Сжав правой рукой тугой пучок волос, Зина провела по ним щеткой и внимательно всмотрелась в свое отражение, стараясь запомнить расположение теней на плече, рисунок румянца на левой щеке… Нужно было взять в Харькове побольше красок… Бог знает, когда теперь можно будет выбраться… Все дороги занесены! Дров из Нескучного привезти — и то целая задача. Ну что ж, значит, нужно быть в мазке поточнее, экономить краски. И, окунув кончик кисти в киноварь, она перевела взгляд на холст…
— Зинок!
Зинуша! Быстрее! Кажется, Боренька едет!
Услышав голос матери, распахнувшей прикрытую двустворчатую дверь, Зина вздрогнула и тут же почувствовала, как бросившаяся в голову кровь окатила ее всю с головы до пят волной почти нестерпимой радости. Господи! Наконец-то! И как он только пробился через все эти сугробы?
Едва протерев кисти, она наспех накинула кофту, платок…Торопливо застегивая дрожащими пальцами маленькие пуговки, бросилась в переднюю. Выбежав на крыльцо, всмотрелась… Он! С дальнего конца подъездной аллеи, чуть ли не по брюхо увязая в снегу, приближалась мохнатая лощадь, впряженная в маленькие сани, которыми правил крепкий мужчина в темной шинели и башлыке.
Зина замахала рукой…
— С ума сошла! Быстро в дом! Простынешь же!
Открыв дверь на крыльцо, мать Зины, Екатерина Николаевна, чуть ли не силой втащила дочь обратно в тепло. Смеясь, они обнялись, и Зина, не в силах от радости стоять на месте, так же порывисто, как только что выбегала на крыльцо, кинулась в детскую:
— Бинька! Шурик! Папа приехал!
А спустя полчаса в небольшой гостиной Серебряковых поднялась веселая кутерьма. Раз за разом наклоняясь к плетеному коробу, еще влажному от таящих на нем снежинок, Борис извлекал подарки… Расшитые бисером чувяки из оленьей кожи, огромную кедровую шишку, мохнатые меховые рукавицы, крошечные белые валенки...
Сыновья — Шурик, которому недавно исполнилось два, и Женя, полутора годами старше брата, — как щенки, носились вокруг отца.
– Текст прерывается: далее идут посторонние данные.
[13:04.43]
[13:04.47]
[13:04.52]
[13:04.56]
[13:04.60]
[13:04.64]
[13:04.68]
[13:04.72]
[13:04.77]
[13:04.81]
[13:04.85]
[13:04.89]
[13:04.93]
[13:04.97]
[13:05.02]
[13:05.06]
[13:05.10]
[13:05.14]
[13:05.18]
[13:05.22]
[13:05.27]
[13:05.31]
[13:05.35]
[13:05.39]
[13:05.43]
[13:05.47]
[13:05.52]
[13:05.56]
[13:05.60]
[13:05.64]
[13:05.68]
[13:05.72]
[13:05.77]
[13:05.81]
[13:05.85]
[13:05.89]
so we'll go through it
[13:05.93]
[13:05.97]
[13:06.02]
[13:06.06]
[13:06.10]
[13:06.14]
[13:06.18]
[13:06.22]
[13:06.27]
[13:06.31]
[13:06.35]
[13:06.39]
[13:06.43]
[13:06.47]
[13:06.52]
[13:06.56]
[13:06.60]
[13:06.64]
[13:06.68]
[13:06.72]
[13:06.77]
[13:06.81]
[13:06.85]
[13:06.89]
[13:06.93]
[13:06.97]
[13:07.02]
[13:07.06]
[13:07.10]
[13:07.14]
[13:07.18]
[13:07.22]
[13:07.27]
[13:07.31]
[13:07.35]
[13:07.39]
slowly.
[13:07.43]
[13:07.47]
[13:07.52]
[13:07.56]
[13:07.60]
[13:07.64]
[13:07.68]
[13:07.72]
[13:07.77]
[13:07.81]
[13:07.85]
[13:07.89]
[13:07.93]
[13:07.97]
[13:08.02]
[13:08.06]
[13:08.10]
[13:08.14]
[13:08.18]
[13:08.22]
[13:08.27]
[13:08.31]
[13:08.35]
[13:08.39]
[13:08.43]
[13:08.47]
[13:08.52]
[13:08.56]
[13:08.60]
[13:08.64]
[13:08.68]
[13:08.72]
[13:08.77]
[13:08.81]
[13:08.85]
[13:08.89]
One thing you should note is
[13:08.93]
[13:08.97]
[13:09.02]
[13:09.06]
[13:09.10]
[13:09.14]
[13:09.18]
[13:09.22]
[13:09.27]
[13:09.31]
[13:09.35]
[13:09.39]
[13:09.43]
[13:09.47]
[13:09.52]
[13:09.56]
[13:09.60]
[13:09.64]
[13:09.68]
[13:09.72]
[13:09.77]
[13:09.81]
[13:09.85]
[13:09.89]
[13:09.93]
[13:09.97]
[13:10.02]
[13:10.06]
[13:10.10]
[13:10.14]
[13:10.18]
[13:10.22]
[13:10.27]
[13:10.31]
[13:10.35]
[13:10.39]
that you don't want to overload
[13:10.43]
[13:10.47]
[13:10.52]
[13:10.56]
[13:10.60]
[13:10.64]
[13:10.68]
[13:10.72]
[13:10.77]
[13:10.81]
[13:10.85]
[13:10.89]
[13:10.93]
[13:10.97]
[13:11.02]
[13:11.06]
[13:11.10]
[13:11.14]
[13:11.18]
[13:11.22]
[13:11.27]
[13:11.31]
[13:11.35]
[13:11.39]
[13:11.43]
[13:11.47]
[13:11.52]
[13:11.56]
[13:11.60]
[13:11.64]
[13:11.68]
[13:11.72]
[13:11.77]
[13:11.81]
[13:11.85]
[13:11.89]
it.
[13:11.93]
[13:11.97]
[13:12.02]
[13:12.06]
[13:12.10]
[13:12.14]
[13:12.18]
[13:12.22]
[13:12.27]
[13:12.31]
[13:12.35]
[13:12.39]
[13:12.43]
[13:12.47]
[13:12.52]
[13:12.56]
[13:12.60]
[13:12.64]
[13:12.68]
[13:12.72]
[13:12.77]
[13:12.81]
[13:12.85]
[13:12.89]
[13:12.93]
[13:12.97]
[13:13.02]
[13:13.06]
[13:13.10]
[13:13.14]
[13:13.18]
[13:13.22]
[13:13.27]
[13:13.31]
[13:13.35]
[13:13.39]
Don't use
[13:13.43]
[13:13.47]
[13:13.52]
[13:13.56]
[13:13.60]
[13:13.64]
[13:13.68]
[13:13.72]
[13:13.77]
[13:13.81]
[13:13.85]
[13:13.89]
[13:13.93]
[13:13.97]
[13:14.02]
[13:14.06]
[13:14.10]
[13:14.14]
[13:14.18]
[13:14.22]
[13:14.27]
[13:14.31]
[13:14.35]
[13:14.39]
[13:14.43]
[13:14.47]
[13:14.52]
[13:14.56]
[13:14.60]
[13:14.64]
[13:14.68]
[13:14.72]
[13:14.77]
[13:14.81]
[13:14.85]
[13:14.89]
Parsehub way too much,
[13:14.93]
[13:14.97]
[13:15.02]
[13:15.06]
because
Зина, то и дело бросавшаяся на мужа с объятиями, звонко смеялась… А Екатерина Николаевна, счастливая за дочь и внуков, улыбалась им всем от стола, на котором уже возвышался попыхивающий самовар:
— Ну давайте, давайте же к чаю…
После обеда, когда Екатерина Николаевна увела спать разомлевших мальчиков, Борис крепко обнял Зину за плечи:
— Ну, что у тебя нового? Показывай!
Это был их любимый ритуал. Всякий раз после долгой разлуки они как будто бы вновь узнавали друг друга, подолгу рассказывая обо всем, что пережили в одиночку.
Борис доставал свои тетрадки, в которые он, инженер-путеец, в далеких изыскательских экспедициях, забрасывавших его то в оренбургские степи, то в красноярскую тайгу, то в среднеазиатскую пустыню, записывал все, что видел. А Зина вынимала альбомы с набросками, ставила на мольберт один за другим эскизы, начатые или уже оконченные в отсутствие мужа картины. Как будто бы невзначай обмениваясь за разговором прикосновениями и взглядами, они говорили час за часом, и дали, разделявшие их еще недавно, таяли и съеживались, как весенний сугроб. И наконец наступал момент, когда разговор постепенно начинал слабеть, прерываться, как ручей, иссыхающий под солнцем… Страсть, неизменно при каждой новой встрече разгоравшаяся сильнее, чем прежде, забирала их в плен… Зина Лансере и Боря Серебряков знали друг друга с детства.
Мать Бориса и отец Зины Евгений Александрович Лансере были родными братом и сестрой. Зину и назвали в честь любимой сестры отца Зинаиды Александровны… Принадлежавшее семье Лансере имение Нескучное отделяла от села Веселого, где жили Серебряковы, лишь речка Муромка. Так что родные то и дело наезжали друг к другу. Впрочем, «дядя Женя» Борису помнился смутно. Худой и нервный, он почти непрерывно мял тонкими пальцами кусочки воска, из которого делал эскизы для своих скульптур, изображавших почти исключительно лошадей в самых разных позах и ситуациях.
Что касается Зины, то она отца своего и вовсе не помнила. Ей, младшей из шестерых детей, было всего полтора года, когда Евгений Александрович умер от туберкулеза.